Sull’applicazione del contratto collettivo
In assenza di prova dell’applicabilità diretta del contratto collettivo, il giudice utilizza le tabelle retributive del CCNL di settore come parametro per determinare la retribuzione proporzionata e sufficiente ai sensi dell’articolo 36 della Costituzione. Senza poter attribuire gli istituti tipici della contrattazione collettiva non aventi fondamento legale.
Sull’indennità sostitutiva di ferie
L’indennità sostitutiva di ferie non godute ha natura retributiva, quale corrispettivo dell’attività lavorativa resa in periodo che avrebbe dovuto essere destinato al riposo.
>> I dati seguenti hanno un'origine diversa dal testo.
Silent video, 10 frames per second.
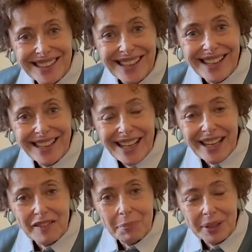I
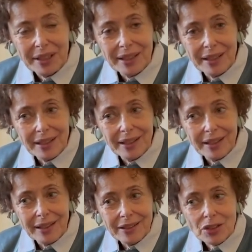have been
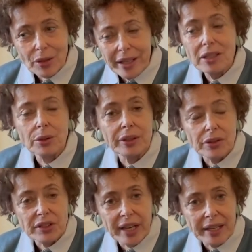trying to
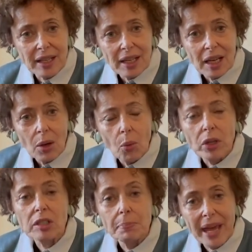understand
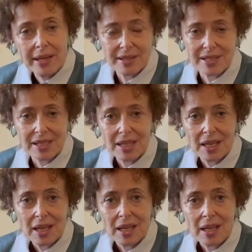what makes
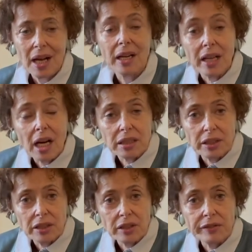an
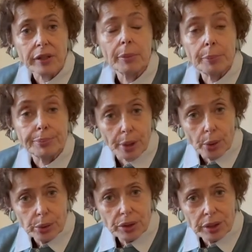artist from
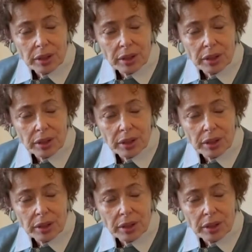abroad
Con conseguente onere del lavoratore di provare la mancata fruizione delle ferie e l’effettiva prestazione lavorativa nel periodo che avrebbe dovuto essere non lavorato.
Sulla clausola di salvaguardia
La clausola contenuta nelle conclusioni del ricorso con cui si fa salva l’eventuale somma superiore o inferiore che dovesse emergere in corso di causa costituisce mera clausola di stile quando la domanda sia stata quantificata in modo dettagliato e specifico; e manchi una situazione di oggettiva incertezza nella determinazione del quantum.
Con la conseguenza che il giudice, nel pronunciare la condanna, non può superare l’importo espressamente richiesto senza violare il principio di corrispondenza tra il chiesto e il pronunciato di cui all’articolo 112 c.p.c.
La soccombenza
Il convenuto è stato condannato al pagamento delle spese di lite, liquidate in circa 3.000 euro, oltre accessori di legge. La condanna alle spese consegue alla soccombenza, sia pure parziale, del convenuto rimasto contumace.